Even though these medical records are generally treated as confidential the DEA can still obtain them without so much as a court ordered subpoena. That’s because privacy laws do not equal privacy. Privacy is the ability to control who has access to your personal information. It necessarily implies you being the primary controller of your information and deciding who can and cannot access it. If you really want medical records to be private you should advocate that individuals be granted sole possession of their records and be allowed the exclusive right to decide when and by who they can be accessed.

The Imaginary War On Cops

An ongoing war on cops continues to be waged. The situation has become so dire that Obama himself has signed a law to established a special warning system for threats against cops, which will allow cops to drop everything and give themselves the utmost priority. There’s just one problem: the war on cops isn’t real.

With all of the media, blog, and social media coverage of the supposed war on cops you might not realize that this year is looking to be one of the safest years to be a law enforcer:

Despite urgent warnings from police and others about a “war on cops” allegedly linked to the Black Lives Matter protest movement, statistics show 2015 is in fact shaping up to be one of the safest years for law enforcement in a generation.

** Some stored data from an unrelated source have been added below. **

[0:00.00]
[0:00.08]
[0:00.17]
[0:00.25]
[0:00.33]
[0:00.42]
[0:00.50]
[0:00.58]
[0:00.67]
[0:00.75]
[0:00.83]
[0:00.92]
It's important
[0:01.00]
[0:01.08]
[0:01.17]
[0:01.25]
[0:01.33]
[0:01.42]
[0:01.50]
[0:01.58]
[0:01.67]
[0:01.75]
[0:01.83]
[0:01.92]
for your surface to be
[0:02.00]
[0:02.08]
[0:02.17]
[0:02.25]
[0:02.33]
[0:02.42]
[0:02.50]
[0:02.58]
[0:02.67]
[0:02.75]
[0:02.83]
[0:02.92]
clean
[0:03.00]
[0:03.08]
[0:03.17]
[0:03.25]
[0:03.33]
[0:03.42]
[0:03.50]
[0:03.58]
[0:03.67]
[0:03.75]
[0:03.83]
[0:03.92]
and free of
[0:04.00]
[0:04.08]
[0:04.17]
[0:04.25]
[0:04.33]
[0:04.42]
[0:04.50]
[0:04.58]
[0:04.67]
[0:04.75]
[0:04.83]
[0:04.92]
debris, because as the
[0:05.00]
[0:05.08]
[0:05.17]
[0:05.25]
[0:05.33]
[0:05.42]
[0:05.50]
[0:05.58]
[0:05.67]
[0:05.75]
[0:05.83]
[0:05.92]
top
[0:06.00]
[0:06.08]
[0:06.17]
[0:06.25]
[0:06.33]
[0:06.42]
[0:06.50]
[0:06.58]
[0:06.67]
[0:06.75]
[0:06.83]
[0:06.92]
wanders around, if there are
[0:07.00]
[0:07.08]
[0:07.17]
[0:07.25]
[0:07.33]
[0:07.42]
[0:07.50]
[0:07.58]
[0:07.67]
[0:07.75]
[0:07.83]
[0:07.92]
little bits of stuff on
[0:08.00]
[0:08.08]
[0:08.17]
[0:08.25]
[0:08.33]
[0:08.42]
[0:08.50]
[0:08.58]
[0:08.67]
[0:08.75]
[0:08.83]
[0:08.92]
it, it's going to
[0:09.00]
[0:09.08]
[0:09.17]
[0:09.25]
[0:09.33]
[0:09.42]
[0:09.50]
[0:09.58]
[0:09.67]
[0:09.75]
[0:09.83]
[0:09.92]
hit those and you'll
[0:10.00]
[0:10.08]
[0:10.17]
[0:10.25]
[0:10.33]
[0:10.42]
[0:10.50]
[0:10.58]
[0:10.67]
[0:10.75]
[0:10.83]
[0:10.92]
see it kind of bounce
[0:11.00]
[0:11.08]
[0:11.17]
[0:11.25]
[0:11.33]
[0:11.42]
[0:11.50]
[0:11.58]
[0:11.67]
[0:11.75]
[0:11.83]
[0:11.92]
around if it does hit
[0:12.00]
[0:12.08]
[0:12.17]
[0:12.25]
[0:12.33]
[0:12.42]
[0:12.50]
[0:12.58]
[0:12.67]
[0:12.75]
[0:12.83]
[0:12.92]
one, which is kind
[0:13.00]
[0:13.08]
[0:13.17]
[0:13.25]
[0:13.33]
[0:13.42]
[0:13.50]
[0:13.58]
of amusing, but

According to the Officer Down Memorial Page (ODMP), which keeps data on officer deaths going back over 100 years, 24 officers have been shot and killed by suspects this year. This puts the US on pace for 36 non-accidental, firearm-related police fatalities in 2015. Each one of such deaths is a tragedy for the officers killed, their families and the communities they serve, but this would be the lowest total in 25 years, aside from 2013 which saw 31 such deaths.

Considering all of the terrible deeds cops have been caught doing this year this statistic may seem surprising. But it just goes to show that most people prefer nonviolent solutions to societal problems. Instead of forming lynch mobs and hanging random police officers the vast majority of people have been demanding law enforcers be made to wear body cameras when on duty, face consequences when they perform a misdeed, and be subjected to jury trails when there’s any question about their actions. The public wants accountability, not blood.

Why is there all this hubbub about a war on cops then? Because the State relies on having a powerful, unaccountable police force to maintain its power. Law enforcers today are primarily revenue generators. The more power they wield the more revenue they can generate.

Civil forfeiture is a classic example of this. Under civil forfeiture laws an officer can confiscate property by just saying they believe it’s related to a drug crime and the burden of proving its not falls onto the rightful owners. Since the expense of proving property stolen under civil forfeiture isn’t related to a drug crime is commonly higher than the value of the property the rightful owners seldom goes through the process. Such a scheme only works if officers remain unaccountable because the moment they are accountable they will refuse to confiscate property unless very real evidence exists implying it is tied to a drug crime.

And civil forfeiture laws aren’t the only example of this. Consider the lowly speeding ticket. If you send the municipality that issued it a check the matter goes away. Fighting it, on the other hand, is usually an expensive process because it requires a hearing and those can only be obtained during normal working hours, which means taking time off of work. In addition to that the process is generally one sided because it’s your word against the officer’s and the average judge is apt to side with his fellow over you.

With more people demanding police officers be held accountable the State is in a tough spot. Failing to act on the people’s demands will further raise questions about its legitimacy amongst the people. Expanding law enforcers power to make them even better revenue generators will raise such questions even faster. Therefore it must make it appear as though police officers are targets and need more power to protect themselves against those evil criminals that want them and everybody else dead.

Don’t fall for it. Look at the data and realize that law enforcers today are much safer than law enforcers were in the past.